Renal Clearance: Physiological Determinants and Calculations

Question 1

CLr

Answer 1

renal clearance (vol/time)

Question 2

CLf

Answer 2

filtration clearance (vol/time)

Question 3

GFR

Answer 3

glomerular filtration (vol/time)

Question 4

Ar

Answer 4

total amount excreted unchanged in urine (amt)

Question 5

dAr/dt

Answer 5

renal excretion rate (amt/time)

Question 6

tmid

Answer 6

the mid-time of a urine collection interval (time)

Question 7

Kr

Answer 7

first-order urinary excretion rate constant (time^-1)

Question 8

change Ar/Change time

Answer 8

average renal excretion rate (amt/time)

Question 9

CL =

Answer 9

CLr + CLnr

Question 10

What is the only organ clearance that can be readily determined in human subjects?

Answer 10

renal clearance

Question 11

What does systemic clearance represent?

Answer 11

the efficiency of drug removal from the body

Question 12

Systemic (or total) clearance is defined as a proportionality constant relating rate of elimination to drug conc. in plasma.

Answer 12

True

Question 13

glomerular filtration

Answer 13

output

Question 14

active tubular secretion

Answer 14

output

Question 15

tubular reabsorption

Answer 15

input

Question 16

mass balance principle

Answer 16

renal excretion rate = filtration rate + secretion rate - reabsorption rate

Question 17

What can affect glomerular filtration?

Answer 17

-PRESSURE difference at glomerulus (the driving force)
-integrity of glomerulus
-renal blood flow
-drug to plasma protein binding (unbound drug <20kDa can be filtered)

Question 18

For a substance that is not bound to plasma proteins and is only eliminated by filtration, its renal clearance should not be equal to GFR. (ex. insulin and creatinine)

Answer 18

F-it should be equal

Question 19

What can affect active tubular secretion (ATS)?

Answer 19

changes in the activity of active transporter proteins (due to saturation at high drug conc., the presence of inhibitors or inducers, etc.).
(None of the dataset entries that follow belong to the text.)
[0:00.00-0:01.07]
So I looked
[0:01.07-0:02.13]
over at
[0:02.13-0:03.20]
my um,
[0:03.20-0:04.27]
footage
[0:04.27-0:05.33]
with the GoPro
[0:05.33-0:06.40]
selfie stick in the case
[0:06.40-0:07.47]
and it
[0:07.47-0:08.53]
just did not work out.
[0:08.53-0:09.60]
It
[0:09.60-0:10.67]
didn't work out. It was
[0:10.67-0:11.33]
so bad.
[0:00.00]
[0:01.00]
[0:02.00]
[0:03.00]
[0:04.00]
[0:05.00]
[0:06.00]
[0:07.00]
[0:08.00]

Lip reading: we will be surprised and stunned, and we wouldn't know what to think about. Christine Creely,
Plasma protein binding should NOT affect active secretion bc active transporters often have a greater affinity to their substrates than plasma proteins.

Question 20

What can affect tubular reabsorption?

Answer 20

-urine pH
-urine flow rate (increase in flow rate decreases reabsorption due to decreased “contact time”)
-charge and lipophilicity of the drug

Question 21

Change in urine pH will have no affect renal clearance if tubular reabsorption is one of the dominant renal excretion mechanisms for a given drug (CLf>CLr)

Answer 21

false - it will have an affect

Question 22

Change in urine pH has LITTLE impact on the tubular reabsorption of drugs that are polar (or hydrophylic) in their un-ionized form or are non-polar (lipophilic) in their ionized form.

Answer 22

True

Question 23

Thought process for possible CLr manipulation

Answer 23

1. calculate CLr (if not given) and CLf (CLf=fu*GFR) - make sure CLf have the same units
2. Compare CLr and CLf to pinpoint the mechanisms involved in renal excretion of the drug
3. (scenario 1)- If CLr>CLf, filtration and secretion should be the main renal excretion mechanism and active transporter activity should be considered for CLr manipulation
4. (scenario 2)- If CLr<CLf, filtration and reabsorption should be the main renal excretion mechanism and urine pH modulation MAY BE possible for CLr manipulation
5. if reabsorption is one of the main mechanisms, check the following two requirements for a drug to be subject to urine pH modulation: (1) if the drug in its ionized form is hydrophilic/polar or its unionized form is lipophilic/nonpolar (2) if pKa ranges between 3 and 7.5 for a weak acid or between 6 and 12 for a weak base.